Hi all,

the week has passed, and it has been discussed quite a bit longer, so I

assume that NEP 41 can effectively be accepted.

Even then, I will bring up one point again. I hope that if there is

still need for discussion, it will hopefully happen in a timely manner,

so that, I can go ahead with some changes proposed in NEP 41, and in

the event of more concrete doubts/issues there will only be few changes

that need to be undone. I would hate to revert large amount of work,

simply because an important point/issue is raised in two months instead

of two weeks.

This whole thing is fairly complex, so please do not hesitate to ask

for clarifications!

I am also very happy to do a video conference with anyone interested at

any time, or chat in private on Slack.

So just in case: I will be available around 11:00 PDT (18 UTC) this

Thursday on the NumPy Community Call zoom link [0].

As far as I am aware, there was only one (maybe 2, see point 2. below

which may be independent) discussion points.

In my proposal the DType class (i.e. `type(np.dtype("float64")`), is

the core concept and different for every scalar type. It holds all the

information on how to deal with array elements.

This is some duplication of scalar types and it means that there would

be (usually) exactly one DType for each (NumPy) scalar, possibly

exposed using:

np.dtype[scalar_type]

e.g. np.dtype[np.float64]

That does create a certain duality. For each scalar type/class, there

is a corresponding DType class. And in theory the scalar does not even

need to know that NumPy has a DType for it.

From a typing theoretical point of view this is also a bit strange. The

type of each array element is identical to the scalar type! But

although there is only one type, there are two distinct classes: one

for the scalar value, and one to explain them to NumPy and store them

in an array.

I lean in that direction because:

1. I wanted to modify scalars as little as possible, I am not sure we

will enable this initially, but this is so that:

* In principle you can create a DType for every Python type without

touching the original Python scalar.

* The scalar need not know about NumPy or DTypes thus creating no

new dependency. (you can use the scalar without installing NumPy)

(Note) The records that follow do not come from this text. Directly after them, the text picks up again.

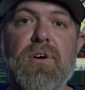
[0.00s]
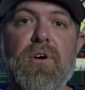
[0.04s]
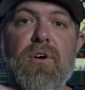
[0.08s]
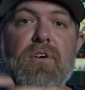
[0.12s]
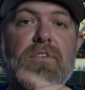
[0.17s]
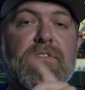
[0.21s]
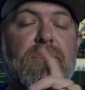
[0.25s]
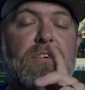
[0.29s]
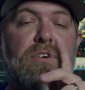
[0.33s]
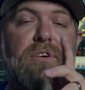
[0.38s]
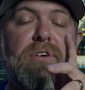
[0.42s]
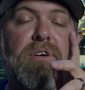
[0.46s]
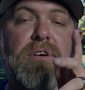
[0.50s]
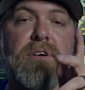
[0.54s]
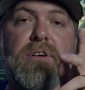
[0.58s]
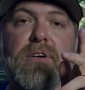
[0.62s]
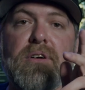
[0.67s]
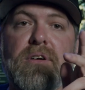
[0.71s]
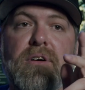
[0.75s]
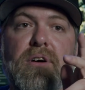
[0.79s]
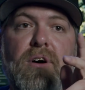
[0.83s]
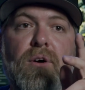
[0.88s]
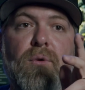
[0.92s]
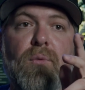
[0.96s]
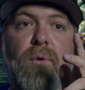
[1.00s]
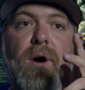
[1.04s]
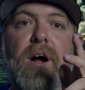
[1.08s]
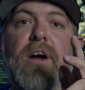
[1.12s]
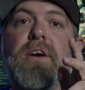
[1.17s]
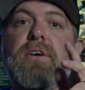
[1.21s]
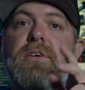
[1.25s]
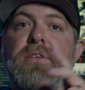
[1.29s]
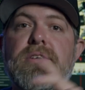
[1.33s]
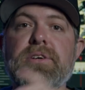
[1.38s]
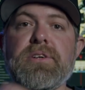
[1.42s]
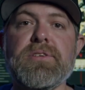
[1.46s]
over a
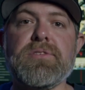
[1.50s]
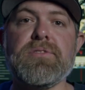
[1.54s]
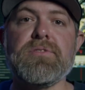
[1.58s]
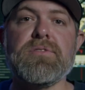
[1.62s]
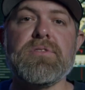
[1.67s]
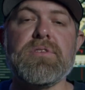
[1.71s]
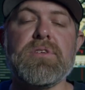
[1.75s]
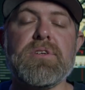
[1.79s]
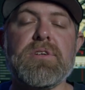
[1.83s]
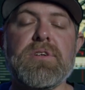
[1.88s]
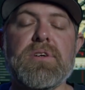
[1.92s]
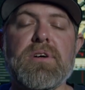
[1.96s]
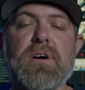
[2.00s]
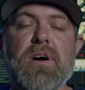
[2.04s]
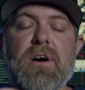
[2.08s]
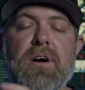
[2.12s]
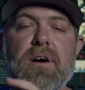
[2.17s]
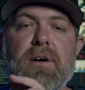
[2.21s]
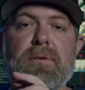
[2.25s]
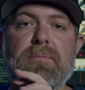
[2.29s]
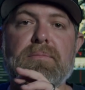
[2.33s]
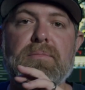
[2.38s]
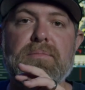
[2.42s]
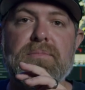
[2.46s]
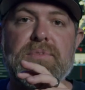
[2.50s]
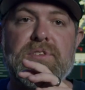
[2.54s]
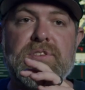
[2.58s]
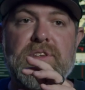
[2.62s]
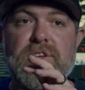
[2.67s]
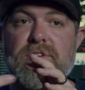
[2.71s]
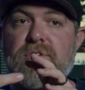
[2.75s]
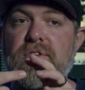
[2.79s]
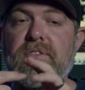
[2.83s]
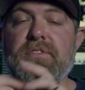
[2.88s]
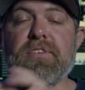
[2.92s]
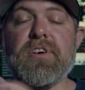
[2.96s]
wireless,
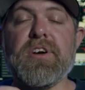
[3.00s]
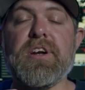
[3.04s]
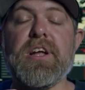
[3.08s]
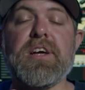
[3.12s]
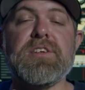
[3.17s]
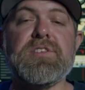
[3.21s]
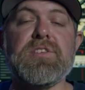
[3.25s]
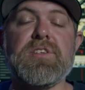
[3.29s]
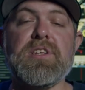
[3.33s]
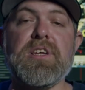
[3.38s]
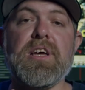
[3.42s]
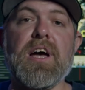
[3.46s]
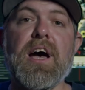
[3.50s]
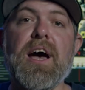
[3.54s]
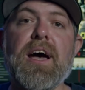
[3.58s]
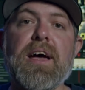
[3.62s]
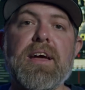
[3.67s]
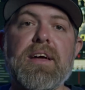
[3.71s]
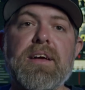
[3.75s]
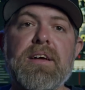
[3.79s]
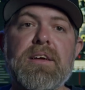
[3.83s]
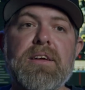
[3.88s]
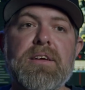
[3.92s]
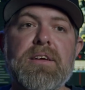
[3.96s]
sent over an SDI,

2. I somewhat like that DType classes have methods that get a "self"

instance argument and are provided with the data by the array.

* This makes functions `dtype.__get_array_item__(item_memory)` is

implemented like a method:

class DType:

def __get_array_item__(self, item_memory):

return item

* There is an alternative approach to this, that I did not think

about much, though.

`item_memory` really is much like a scalar instance (it holds the

actual value), so you can argue that `item_memory` is `self` here,

and the dtype instance is the type of `item_memory` (the self).

E.g. making `__get_array_item__` live on the dtype (not on

the class). The dtype thus is the type/class of the array

element.

This is beautiful, but, in generally you still need to pass

the dtype instance itself. For example strings cannot interpret

without knowing their length. In other words, the scalar `self` is

actually the tuple `(item_memory, dtype)`, which I think is why

at least I do not have a clear grasp here. [1]

3. There may be `dtypes` without specific scalar types. I am not sure

this is actually a tidy theoretical concept, but an example is

the current Pandas Categorical.

The type of the scalars within a categorical array are arbitrary.

I am not actually sure that is theoretically tidy. E.g. Python

uses `enum.Enum`, a class factory, for a similar purpose, and

you have to use the `.value` attribute. But, desirable or not,

it would seem less straight forward to potentially allow if we

design this around the scalar type.

The main downside to using DTypes as proposed in NEP 41 in my opinion

is what I mentioned first:

We must have a DType class for every scalar class, even though at least

most scalars (i.e. all NumPy scalars, except the `object` dtype) can

easily be expanded into including all necessary information, maybe

they already include almost all of it.

In the NEP 41 framework the scalar could be build from the DType in

practice. Which may seem a bit strange. In general Scalar<->DType will

form a Unit of a sort. And this means that somewhere we have to map

scalars to DTypes.

So, in many ways, I actually do find the scalar version tidier myself.

But, I also find the "there is a DType class for every scalar

type/class" a straight forward user story even if there will be subtle

difference between DType and scalar class/type.

The point 2. may be independent of the whole scalar story, I am

conflating it here, because to me it applies more naturally in that

context.

Cheers,

Sebastian

[0] See the community meeting agenda document for the link:

https://hackmd.io/76o-IxCjQX2mOXO_wwkcpg[1] These are thoughts mainly from:

https://gist.github.com/eric-wieser/49c55bcab744b0e782f6c2740603180b#what-this-could-mean-for-dtypesand a discussion on the pull request, and I will not claim to represent

them quite correctly and especially fully here.